Улыбка, имеющая место быть на лицах девушек, сменялась какой-то дикой ненавистью, как будто я предлагал как минимум лишить девушек одной почки и продать ее втридорога на черном рынке. То же касалось и обычной прогулки за руку. Рядышком, гордо цокая каблучками, девушки со мной гуляли. Но стоило мне переступить через себя и все-таки коснуться руки девушки своей рукой, как любая из них тут же отпрыгивала от меня так, словно я касался ее не рукой, а как минимум электрошокером. Что это за новая напасть? Только стоило немного прийти в себя, порисовать новыми красками по грубому холсту старой картины... Как будто на мне стояла незримая печать самоубийцы, хотя сам себя я таковым считать категорически отказывался. Как будто на мне было клеймо одиночки! Как будто я неплодородная почва, на которой не приживаются бабушкины помидоры, которые бабуля упорно высаживает каждый февраль, забивая ими все окна в своей однокомнатной хрущевке.

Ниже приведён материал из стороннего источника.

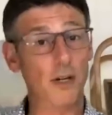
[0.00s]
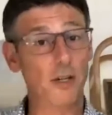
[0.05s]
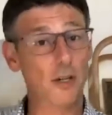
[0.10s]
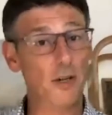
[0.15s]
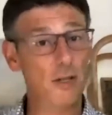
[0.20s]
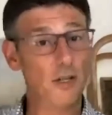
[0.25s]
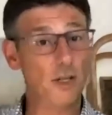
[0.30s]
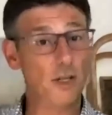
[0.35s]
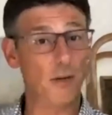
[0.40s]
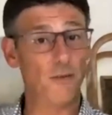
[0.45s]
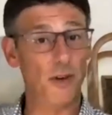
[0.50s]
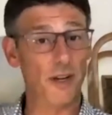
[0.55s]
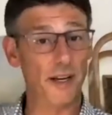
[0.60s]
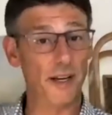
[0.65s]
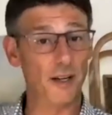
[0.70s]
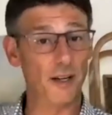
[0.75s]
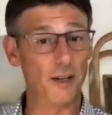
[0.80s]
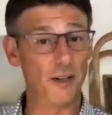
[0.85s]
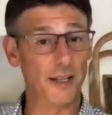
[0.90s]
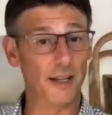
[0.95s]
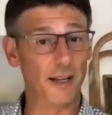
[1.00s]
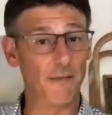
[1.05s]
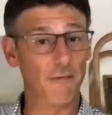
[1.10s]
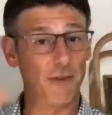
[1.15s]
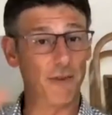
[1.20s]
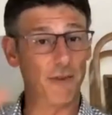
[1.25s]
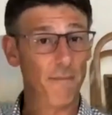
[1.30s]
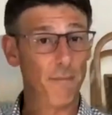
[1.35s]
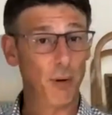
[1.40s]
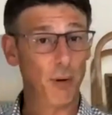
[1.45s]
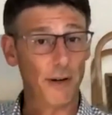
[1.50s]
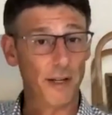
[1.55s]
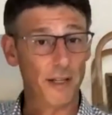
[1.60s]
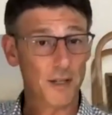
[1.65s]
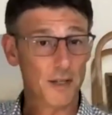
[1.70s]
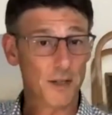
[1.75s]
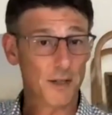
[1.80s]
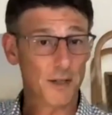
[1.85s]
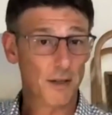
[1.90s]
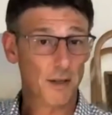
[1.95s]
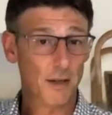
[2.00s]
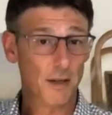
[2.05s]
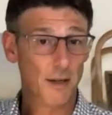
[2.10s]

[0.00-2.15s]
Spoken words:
YouTube video, they get 5 points.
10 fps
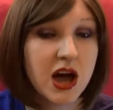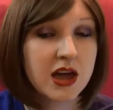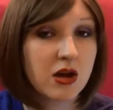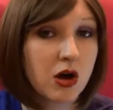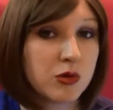
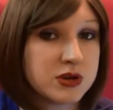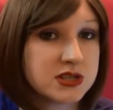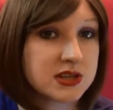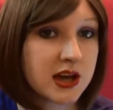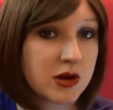I'd
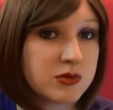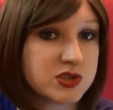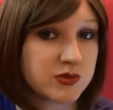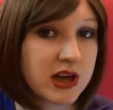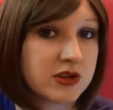always, I
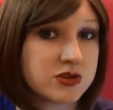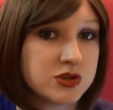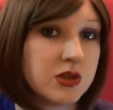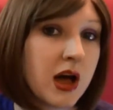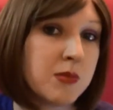always rather
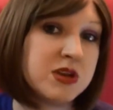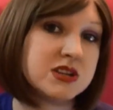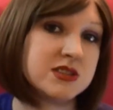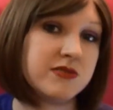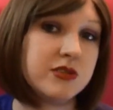do that
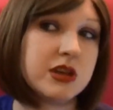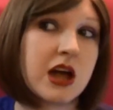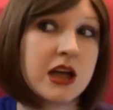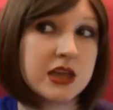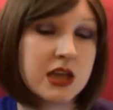because I feel
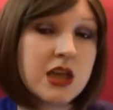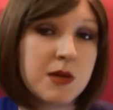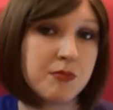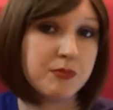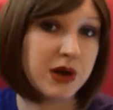like I get
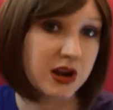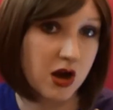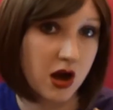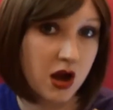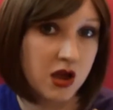a
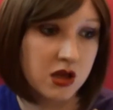better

И я плюнул на все эти хилые попытки насильно добиться взаимности. Когда ухаживаешь, когда добиваешься, то обязательно выпендриваешься. По-другому не бывает. И я перестал это делать, желая в кои-то веки просто побыть собой. Все те люди, которые нужны нам по жизни, они уже с нами. Тем более, когда тебе почти тридцать. Не нужно наивно полагать, что они прольются на нас с неба вдруг внезапно, как теплый летний дождик, и всю нашу жизнь перевернут с ног на грешную и лысеющую местами голову. Те друзья и знакомые, кого мы нажили до определенного возраста, с нами дальше и пойдут по жизни. А новые люди, к сожалению, это только связи, расчет и какого угодно рода услуги, сопровождающие наш текущий быт, и практически никогда – что-то более серьезное, нежели чем запись в записной книжке "Полина. КАСКО."
Иногда мне казалось, что я просто взял и выцвел, как старое платье в горошек, которым забивают дыры в оконной раме на даче. Я перестал быть интересным собеседником, к моему мнению перестали прислушиваться друзья и знакомые, а на девушек я постепенно начал смотреть не как на потенциальную свою партнершу, а просто как на прохожих. Не любят в наше время больше, не любят. Разучились. Просто терпят. Каждый во имя своей цели, понятной только ему одному. Все искреннее и настоящее строится в свое время, и если в двадцать лет думаешь только о любви и о безоблачном счастье, то ближе к тридцати выстраиваешь отношения исключительно на четком расчете, к чему я совершенно не готов и готовым никогда не буду.
Я часто приезжал на то место за городом – место вечной отныне, но так и несостоявшейся скорби. Просто стоял около того дерева, смотрел на то место, где еще не так давно была достаточно прочная и крепкая, на мой самоубийственный взгляд, ветвь. Почему-то меня тянуло к этому дереву, как любого преступника всегда тянет на место совершенного им преступления. Я приезжал туда преимущественно по ночам и все пытался найти ответ, пытался оправдать свой поступок, но в конечном счете у меня так и не получилось этого сделать, сколько бы я ни пытался.